Jeune garçon d'une famille de gentilshommes campagnards, Dominique descendait des rois de Navarre; il gardait occasionnellement des moutons. Il devint bénédictin, puis fut promu maître des novices et prieur dans le monastère de San Millán de la Cogolla de sa ville natale. (1)
Exilé à Burgos par le prince de Navarre qui, à court d'argent venait piller les églises à qui il avait refusé un prêt, Dominique fut accueilli par le roi Ferdinand Ier de Castille qui, en 1041, lui donna à restaurer la vie du petit ermitage de Saint-Sébastien à Silos en Vieille-Castille. (2)
Dominique vécut alors le reste de son existence dans cet ermitage (il en sera l'abbé durant trente-trois ans) qu'il transforma en monastère, pratiquant la charité et la perpétuelle attention aux pauvres. Il fit construire, dans son monastère, une grande église, et un cloître aux splendides bas-reliefs. Il restaura la louange de jour et de nuit, et ouvrit un atelier d'écriture très réputé où les moines copièrent de magnifiques manuscrits.

De nombreux miracles lui furent attribués : il fit selon la tradition délivrer de nombreux prisonniers, esclaves chrétiens détenus chez les Sarrasins, d'où le surnom qui lui fut donné par ses contemporains, "le nouveau Moïse".
À la fin de sa vie, après une vision de la Sainte Vierge, il prédit la date de sa mort :
J'ai passé toute la nuit avec la Reine des Anges, dit-il un jour à ses religieux. Elle m'a invité à me rendre près d'Elle dans trois jours ; je vais donc aller bientôt au céleste festin où Elle me convie.
Effectivement, il fut malade trois jours et s'éteignit paisiblement. À sa mort, il fut enseveli dans son cloître de l'abbaye Saint-Dominique de Silos, son bâton abbatial servit par la suite aux reines d'Espagne sur le point d'accoucher, le bâton étant placé près d'elles pour obtenir d'heureuses naissances. (3)

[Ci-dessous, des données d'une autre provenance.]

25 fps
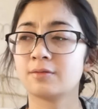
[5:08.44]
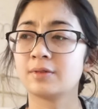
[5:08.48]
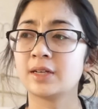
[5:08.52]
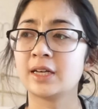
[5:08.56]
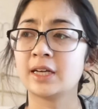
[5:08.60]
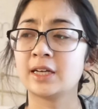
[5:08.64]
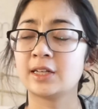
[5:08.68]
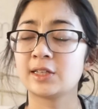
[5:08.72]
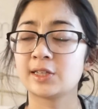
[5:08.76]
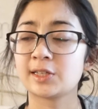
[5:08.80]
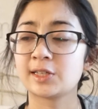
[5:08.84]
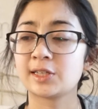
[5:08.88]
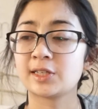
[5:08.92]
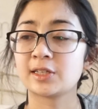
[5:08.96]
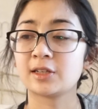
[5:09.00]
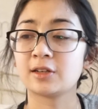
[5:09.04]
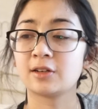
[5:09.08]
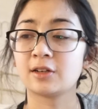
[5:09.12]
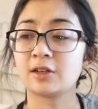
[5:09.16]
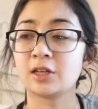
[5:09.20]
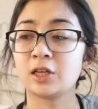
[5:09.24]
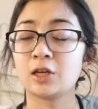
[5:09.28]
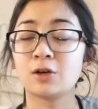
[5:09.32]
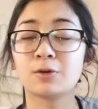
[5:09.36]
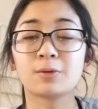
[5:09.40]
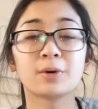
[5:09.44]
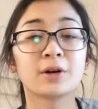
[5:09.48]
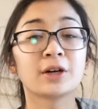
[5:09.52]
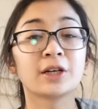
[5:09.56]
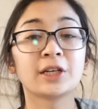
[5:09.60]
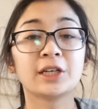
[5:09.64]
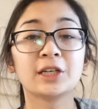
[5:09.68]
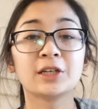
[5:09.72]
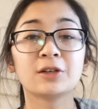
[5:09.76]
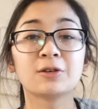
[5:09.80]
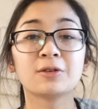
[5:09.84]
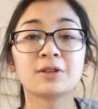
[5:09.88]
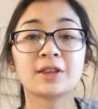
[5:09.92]
It's you are
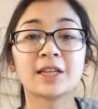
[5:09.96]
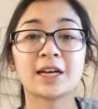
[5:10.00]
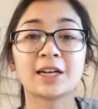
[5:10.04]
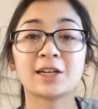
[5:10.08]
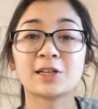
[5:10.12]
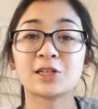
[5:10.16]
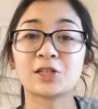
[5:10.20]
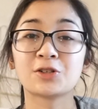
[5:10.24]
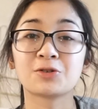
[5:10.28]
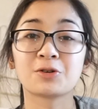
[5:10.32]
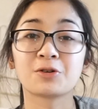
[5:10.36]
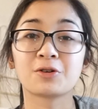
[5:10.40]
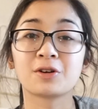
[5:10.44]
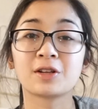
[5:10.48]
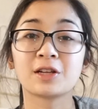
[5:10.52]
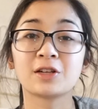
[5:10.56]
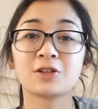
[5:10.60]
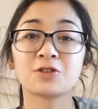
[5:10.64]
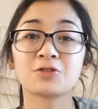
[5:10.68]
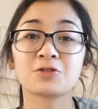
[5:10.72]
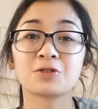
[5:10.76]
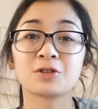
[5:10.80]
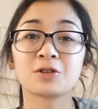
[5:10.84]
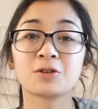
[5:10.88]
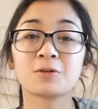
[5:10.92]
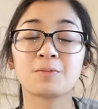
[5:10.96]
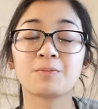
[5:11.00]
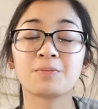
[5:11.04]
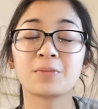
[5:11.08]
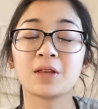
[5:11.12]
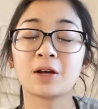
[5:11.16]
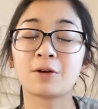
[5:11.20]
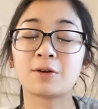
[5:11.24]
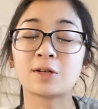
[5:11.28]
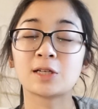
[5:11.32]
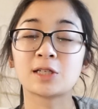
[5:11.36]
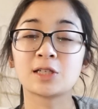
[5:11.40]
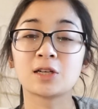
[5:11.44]
you, that is truer than true.
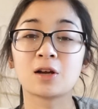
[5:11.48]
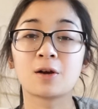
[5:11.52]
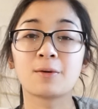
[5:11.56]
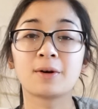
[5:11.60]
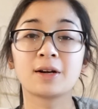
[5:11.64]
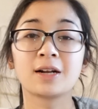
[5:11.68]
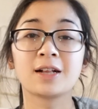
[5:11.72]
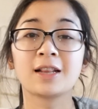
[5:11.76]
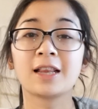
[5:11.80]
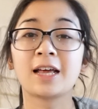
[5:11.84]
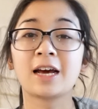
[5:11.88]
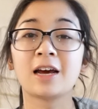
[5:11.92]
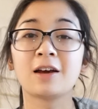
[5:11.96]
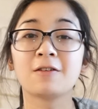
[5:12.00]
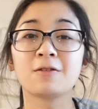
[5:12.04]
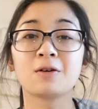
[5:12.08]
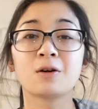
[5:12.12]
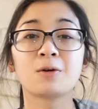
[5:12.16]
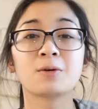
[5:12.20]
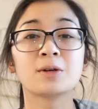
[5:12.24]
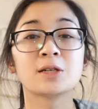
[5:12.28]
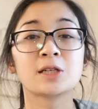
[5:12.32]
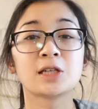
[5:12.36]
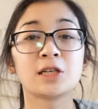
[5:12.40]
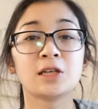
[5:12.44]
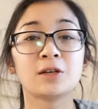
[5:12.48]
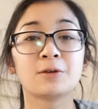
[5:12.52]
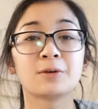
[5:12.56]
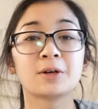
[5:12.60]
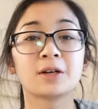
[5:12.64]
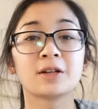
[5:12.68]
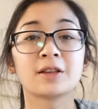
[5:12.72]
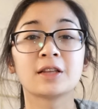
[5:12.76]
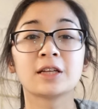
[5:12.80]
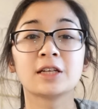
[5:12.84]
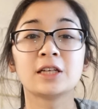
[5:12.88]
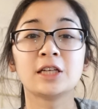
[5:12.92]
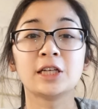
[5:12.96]
There is no one alive who is
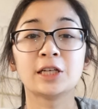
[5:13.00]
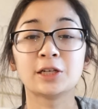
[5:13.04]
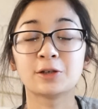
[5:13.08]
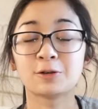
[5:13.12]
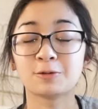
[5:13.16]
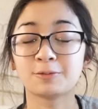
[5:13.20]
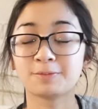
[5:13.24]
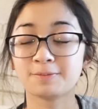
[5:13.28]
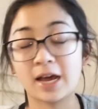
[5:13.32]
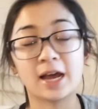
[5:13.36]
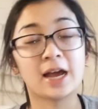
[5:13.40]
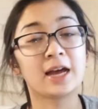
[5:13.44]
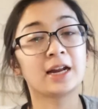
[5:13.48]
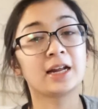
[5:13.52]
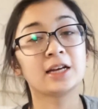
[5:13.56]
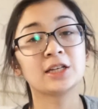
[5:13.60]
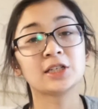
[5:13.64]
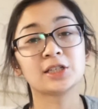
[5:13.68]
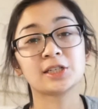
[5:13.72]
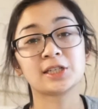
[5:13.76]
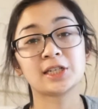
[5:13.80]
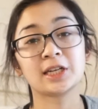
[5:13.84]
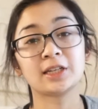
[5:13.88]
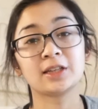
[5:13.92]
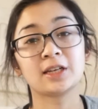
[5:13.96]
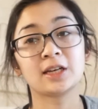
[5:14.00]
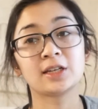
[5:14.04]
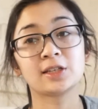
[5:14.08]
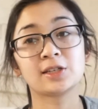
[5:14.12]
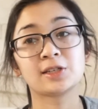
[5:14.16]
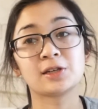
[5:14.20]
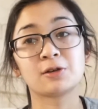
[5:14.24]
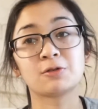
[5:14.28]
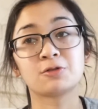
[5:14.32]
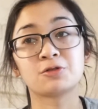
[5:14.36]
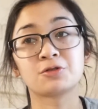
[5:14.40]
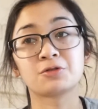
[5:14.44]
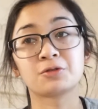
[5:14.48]
youer than you. And I just think that's
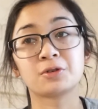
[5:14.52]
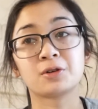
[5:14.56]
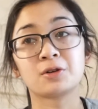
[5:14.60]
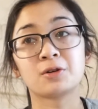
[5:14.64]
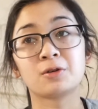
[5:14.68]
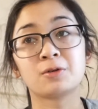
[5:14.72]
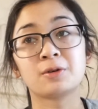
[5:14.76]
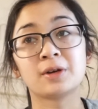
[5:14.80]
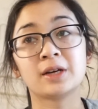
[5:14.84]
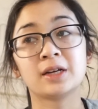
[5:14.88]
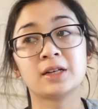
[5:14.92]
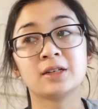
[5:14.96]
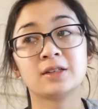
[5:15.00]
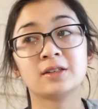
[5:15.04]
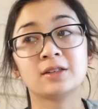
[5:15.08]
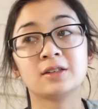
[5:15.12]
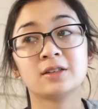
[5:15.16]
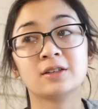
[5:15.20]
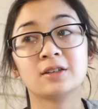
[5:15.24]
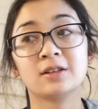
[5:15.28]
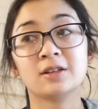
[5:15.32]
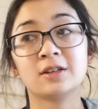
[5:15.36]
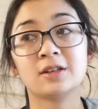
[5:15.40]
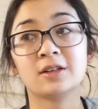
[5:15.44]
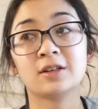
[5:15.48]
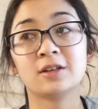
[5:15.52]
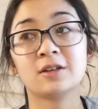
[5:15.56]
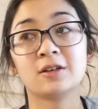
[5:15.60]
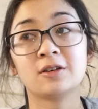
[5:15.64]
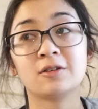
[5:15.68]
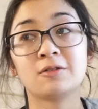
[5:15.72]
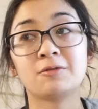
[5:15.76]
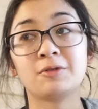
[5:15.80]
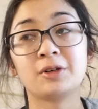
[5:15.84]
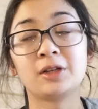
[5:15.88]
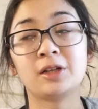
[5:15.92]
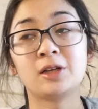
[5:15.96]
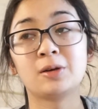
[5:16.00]
so true and
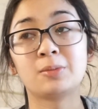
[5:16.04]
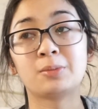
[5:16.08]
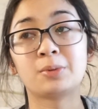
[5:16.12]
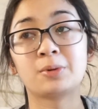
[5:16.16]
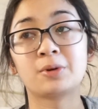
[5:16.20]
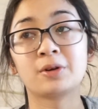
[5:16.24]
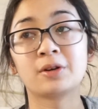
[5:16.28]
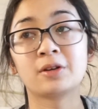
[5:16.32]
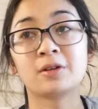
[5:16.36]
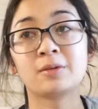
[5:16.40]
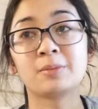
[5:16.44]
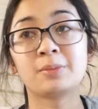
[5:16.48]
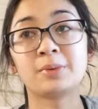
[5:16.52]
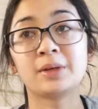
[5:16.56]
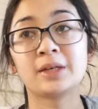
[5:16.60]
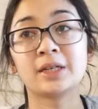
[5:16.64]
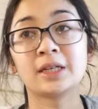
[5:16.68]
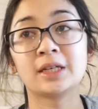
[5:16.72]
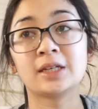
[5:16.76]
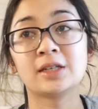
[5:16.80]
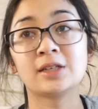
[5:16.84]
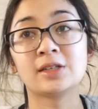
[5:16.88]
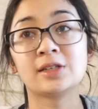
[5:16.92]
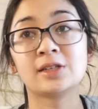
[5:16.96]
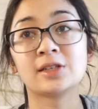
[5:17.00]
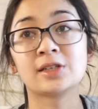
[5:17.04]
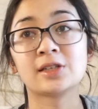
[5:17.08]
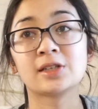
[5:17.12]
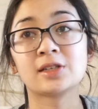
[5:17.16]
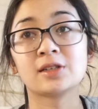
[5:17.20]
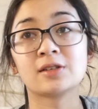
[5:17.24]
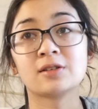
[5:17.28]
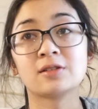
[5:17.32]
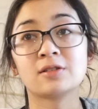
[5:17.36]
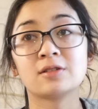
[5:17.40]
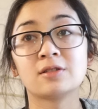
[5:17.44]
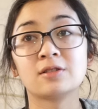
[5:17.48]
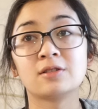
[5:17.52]
really important, because
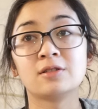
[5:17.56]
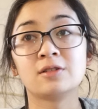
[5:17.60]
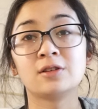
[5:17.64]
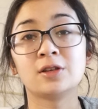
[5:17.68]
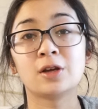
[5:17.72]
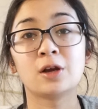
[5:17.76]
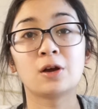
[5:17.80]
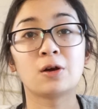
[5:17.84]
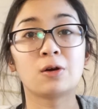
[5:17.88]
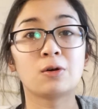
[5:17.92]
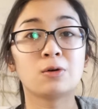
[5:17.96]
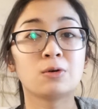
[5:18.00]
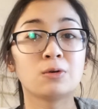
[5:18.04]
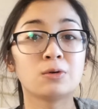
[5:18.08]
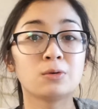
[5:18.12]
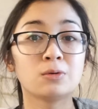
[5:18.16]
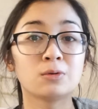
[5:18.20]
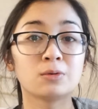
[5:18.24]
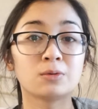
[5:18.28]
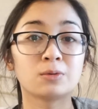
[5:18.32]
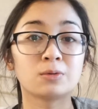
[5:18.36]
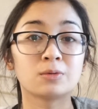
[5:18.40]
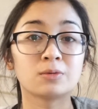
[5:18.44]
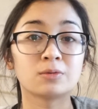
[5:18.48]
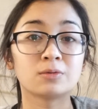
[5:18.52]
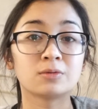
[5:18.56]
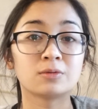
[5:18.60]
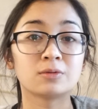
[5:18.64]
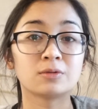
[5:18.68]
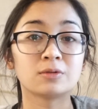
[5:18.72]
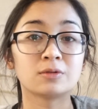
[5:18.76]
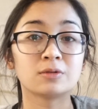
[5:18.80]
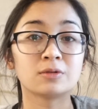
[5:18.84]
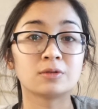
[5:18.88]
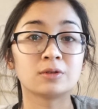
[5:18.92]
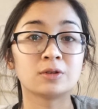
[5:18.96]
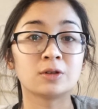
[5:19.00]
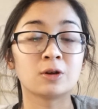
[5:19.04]

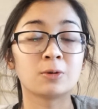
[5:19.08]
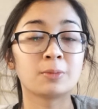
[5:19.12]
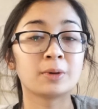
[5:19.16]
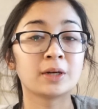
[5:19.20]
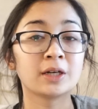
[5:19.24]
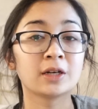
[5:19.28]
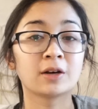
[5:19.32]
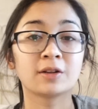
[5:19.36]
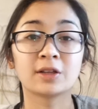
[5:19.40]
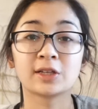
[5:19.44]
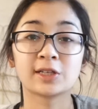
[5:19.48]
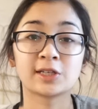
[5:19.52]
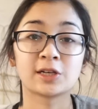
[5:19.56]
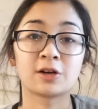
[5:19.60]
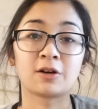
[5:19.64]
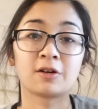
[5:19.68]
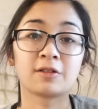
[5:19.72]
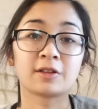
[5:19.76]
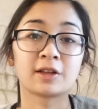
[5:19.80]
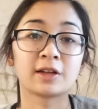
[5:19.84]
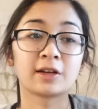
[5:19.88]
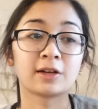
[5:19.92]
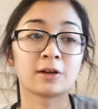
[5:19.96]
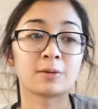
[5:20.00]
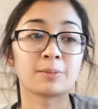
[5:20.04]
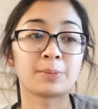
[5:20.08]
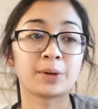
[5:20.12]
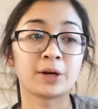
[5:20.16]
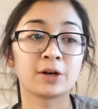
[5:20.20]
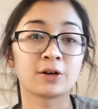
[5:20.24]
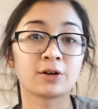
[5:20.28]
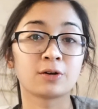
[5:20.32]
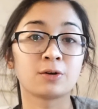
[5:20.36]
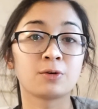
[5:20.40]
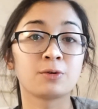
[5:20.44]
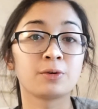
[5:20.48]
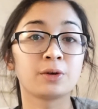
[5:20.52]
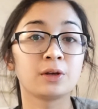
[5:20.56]
nobody on this earth can compare to
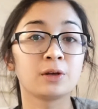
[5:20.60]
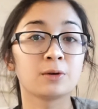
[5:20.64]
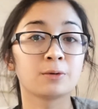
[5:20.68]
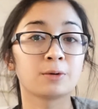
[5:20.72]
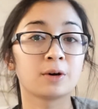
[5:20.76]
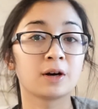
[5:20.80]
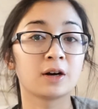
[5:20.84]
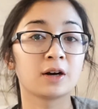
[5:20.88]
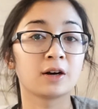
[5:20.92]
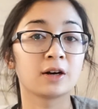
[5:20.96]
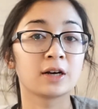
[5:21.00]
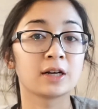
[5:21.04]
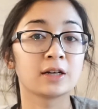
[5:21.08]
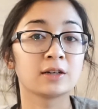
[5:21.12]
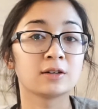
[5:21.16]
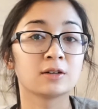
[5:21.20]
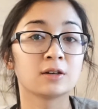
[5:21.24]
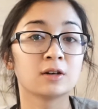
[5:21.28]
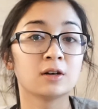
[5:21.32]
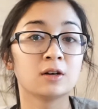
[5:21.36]
who you are and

Très populaire, son tombeau devint un lieu de pèlerinage dès sa mort.
C'est sur son tombeau que la mère de saint Dominique pria pour obtenir la naissance de son fils.
Sa fête est le 20 décembre.
Notes:
(1) Marius Férotin, Histoire de l'Abbaye de Silos, Leroux, 1897, p. 31
(2) "Le martyrologe romain fait mémoire de Saint Dominique de Silos", Magnificat, no 241, décembre 2012, p. 294.
(3) Jacqueline Bouette de Blémur, Vie des saints, tirée des auteurs ecclésiastiques anciens et modernes, t. IV, Lyon, Pierre Valfray, 1689, p. 475.